Part 5. Rumah Nawang Nehan
Kyra meraung, memohon kepada ayahnya agar tidak dibawa ke rumah Nawang Nehan. Kuliahnya tinggal tiga semester lagi selesai. Mimpinya untuk menjadi designer terkenal tinggal beberapa langkah lagi akan terwujud. Juga rencana menikah dengan Fusena setelah lulus kuliah. Pria tampan impian banyak wanita di kampusnya, yang kini menjadi pacarnya. Apa jadinya jika dia harus menikah dengan anak Nawang Nehan yang terkenal Arogan dan tak tersentuh hukum itu? Akan menjadi apa nasibnya?

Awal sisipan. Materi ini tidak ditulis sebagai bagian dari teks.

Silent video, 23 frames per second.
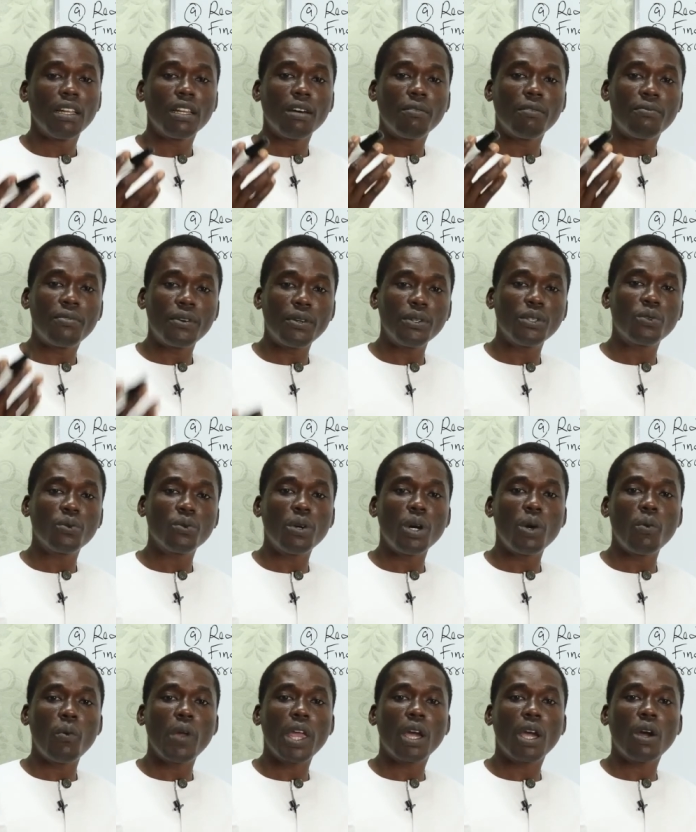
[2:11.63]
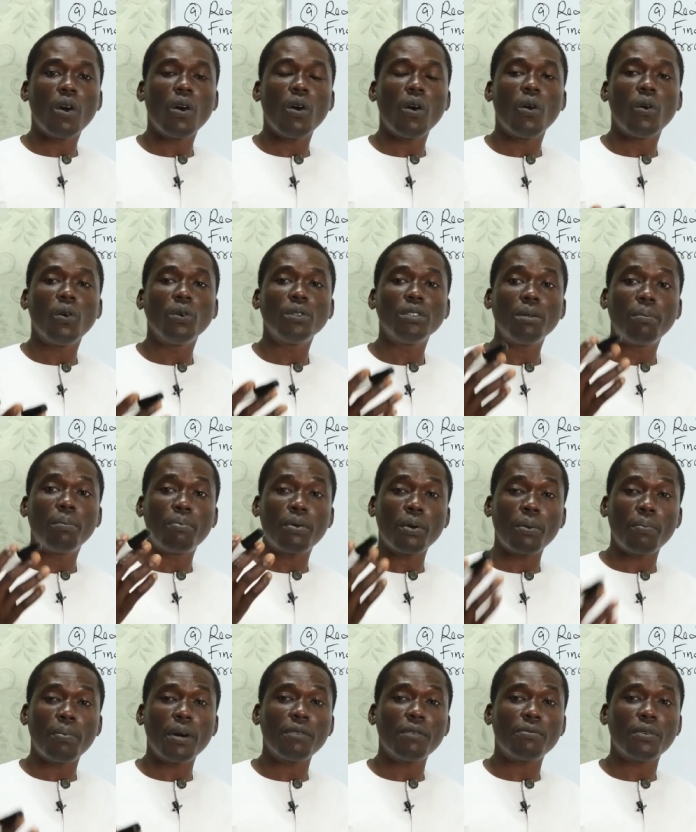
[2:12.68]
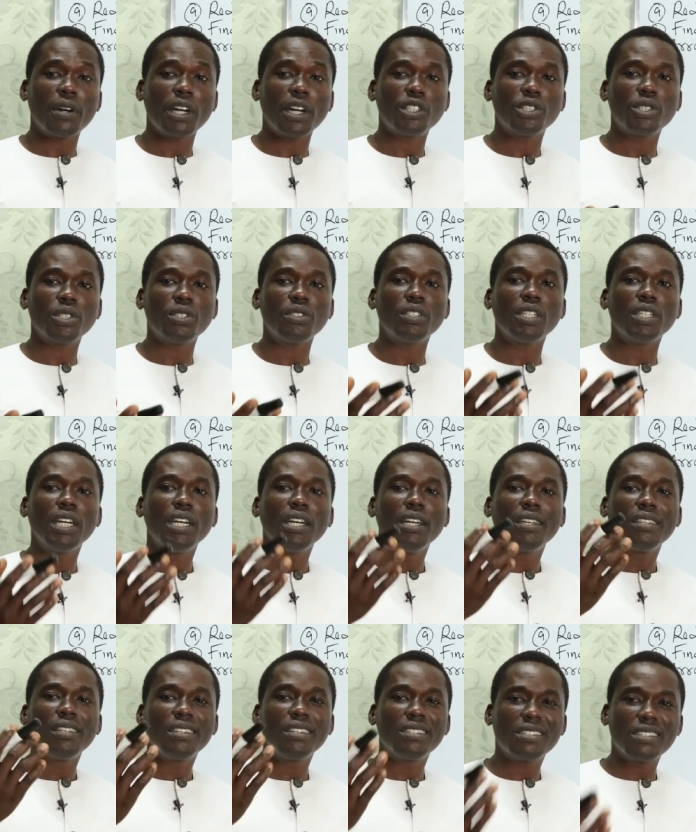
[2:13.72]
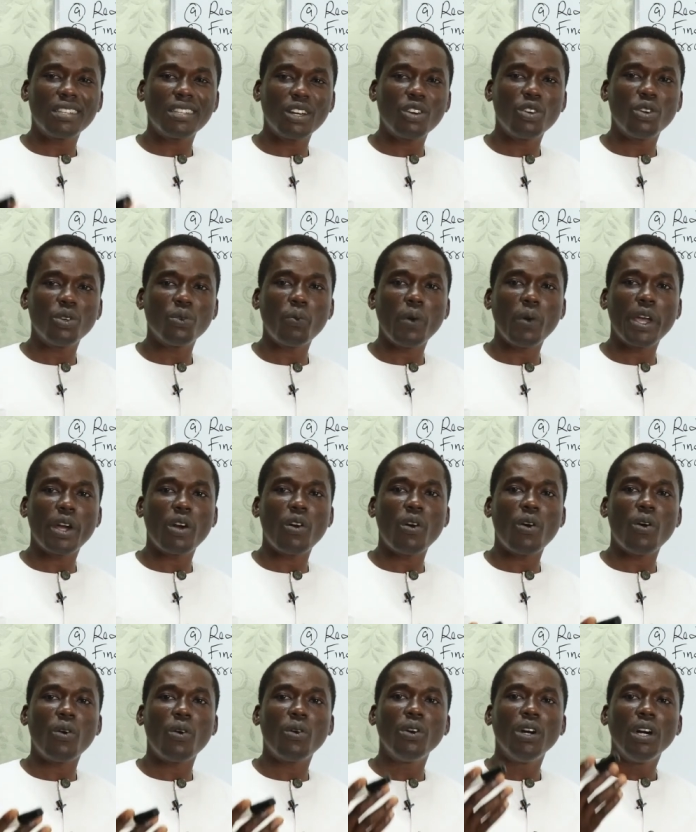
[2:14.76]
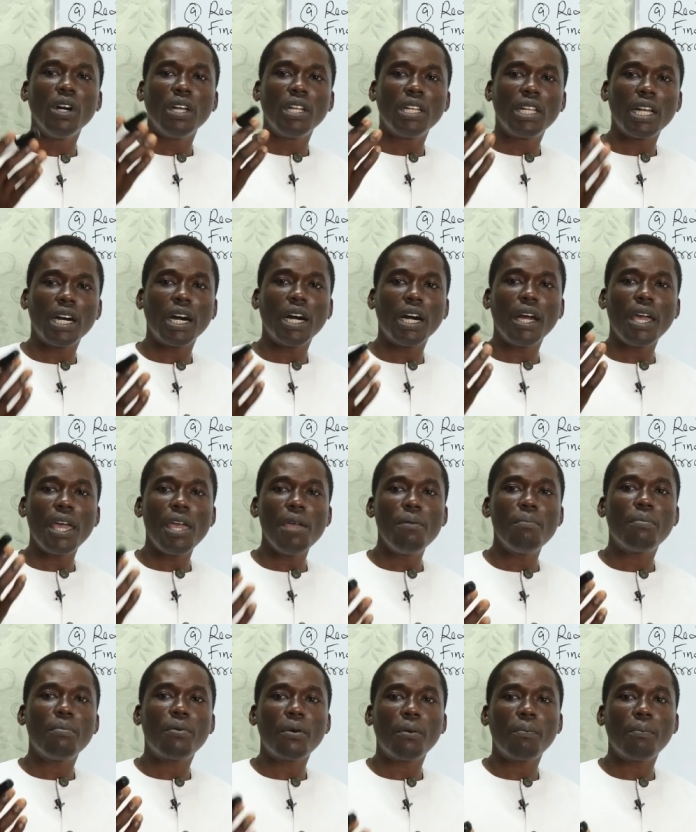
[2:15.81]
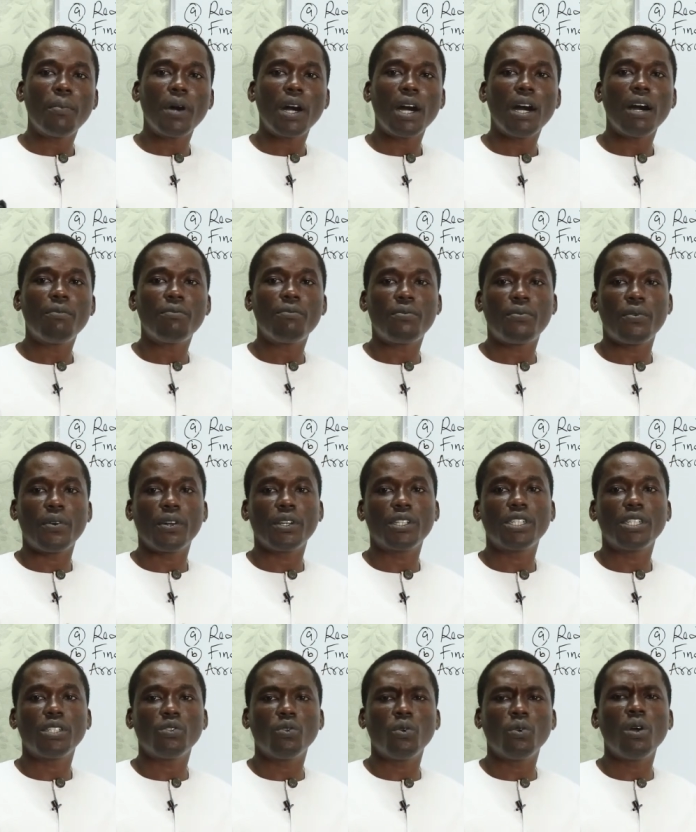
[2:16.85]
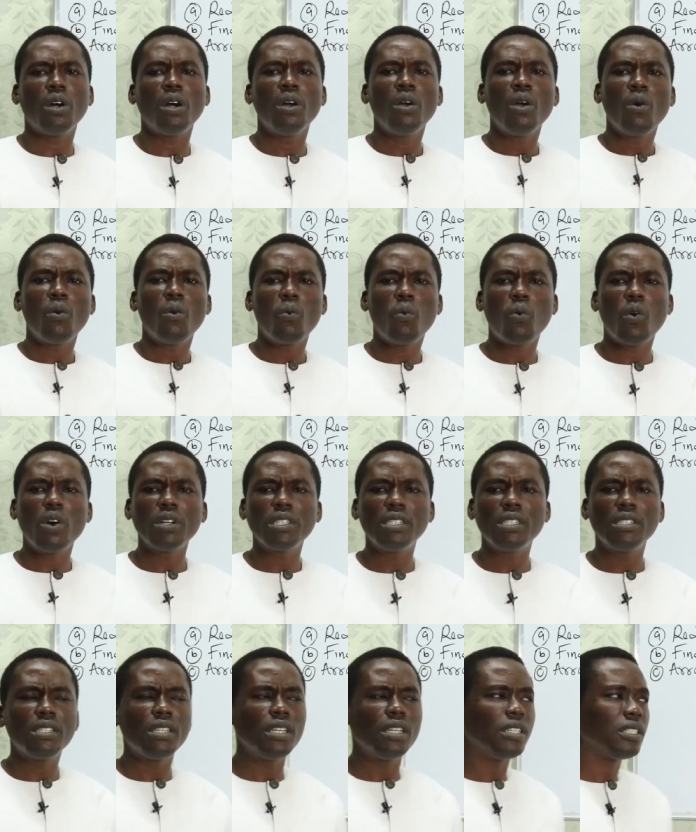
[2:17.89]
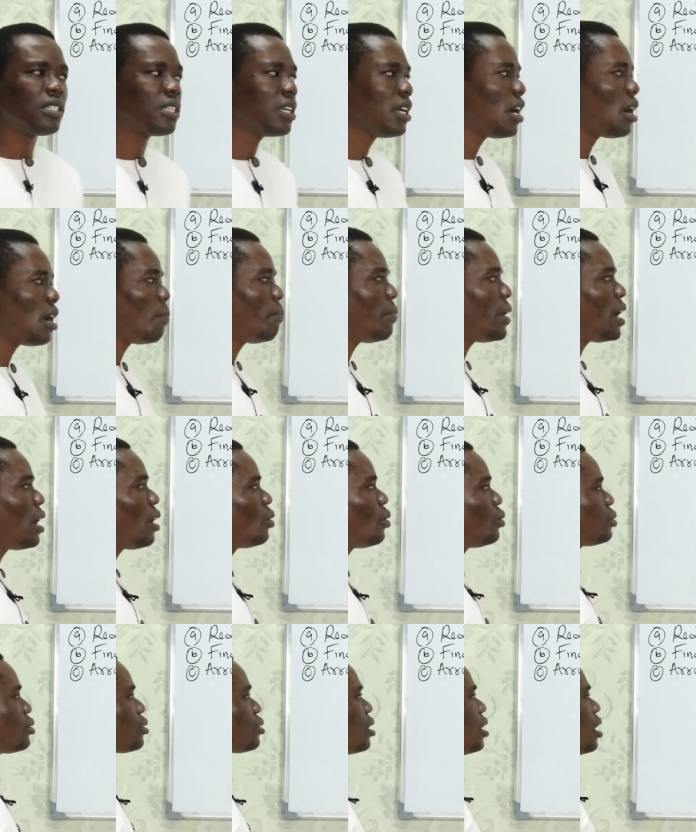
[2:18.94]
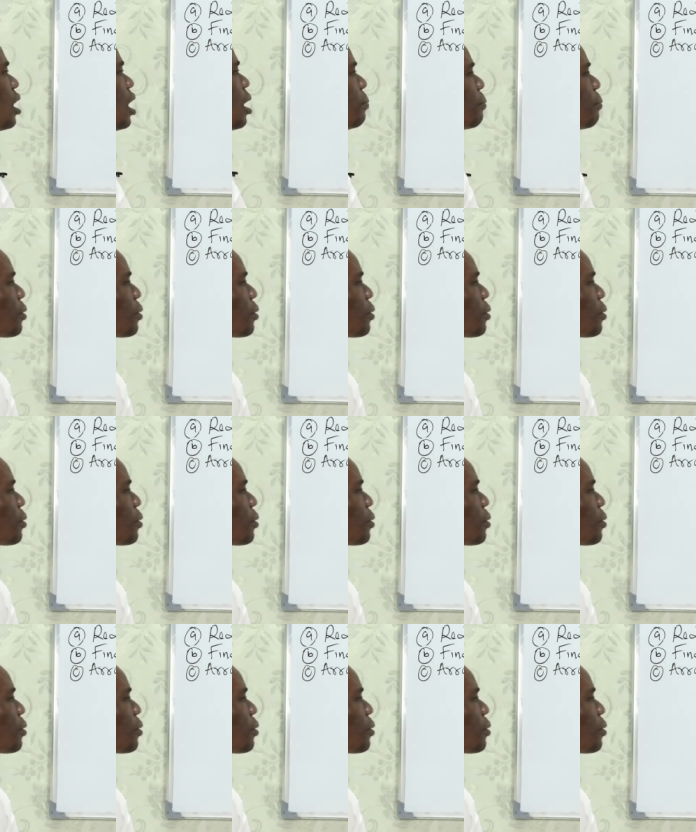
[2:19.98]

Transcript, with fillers: The first one we call the proper fraction. The second we call the improper fraction. Now, what is it about a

“Ibuuu aku mohon, Bu, bujuk ayah agar tidak melakukan ini kepadaku, Bu,” teriak Kyra. Gayatri hanya bisa memejamkan kedua matanya. Kedua tinjunya mengepal. Bayangan wajah Ayara tersenyum mengejeknya melintas di benaknya. Kamu telah mengecoh kami, Ayara.
Nawang menarik tangan Kyra agar mau keluar dari rumah.
“Ayah mohon, Kyra. Kita semua akan mati jika kamu juga menolak,” pinta Dihyan.
“Lalu mengapa kalian tidak membiarkanku mati saja sejak bayi!” teriak Kyra.
“Kyra,” Dihyan tidak berdaya. Hatinya juga sama hancurnya membayangkan putri tunggalnya yang memiliki masa depan cerah, akan berakhir menjadi pelayan dan dihina oleh Arlo.
“Ayah, Kyra mohon,” Kyra terus merengek. Saat itulah, seseorang masuk.
“Lepaskan Kyra, Om.” Semua berhenti. Dihyan melepaskan tangan Kyra. Gadis itu langsung menghambur ke pemilik suara.
“Ayara, aku tidak mau menjadi pembantu di rumah Nawang Nehan. Aku tidak mau menjadi istrinya Tuan Muda Arlo Raynar! Kamu tahu kan, aku memiliki Fusena yang siap menikahiku setelah lulus kuliah? Kamu tahu kan aku akan menjadi designer terkenal setelah lulus?” Ayara menelan ludahnya. Fusena, hatinya terasa robek setiap kali mendengar nama itu disebut.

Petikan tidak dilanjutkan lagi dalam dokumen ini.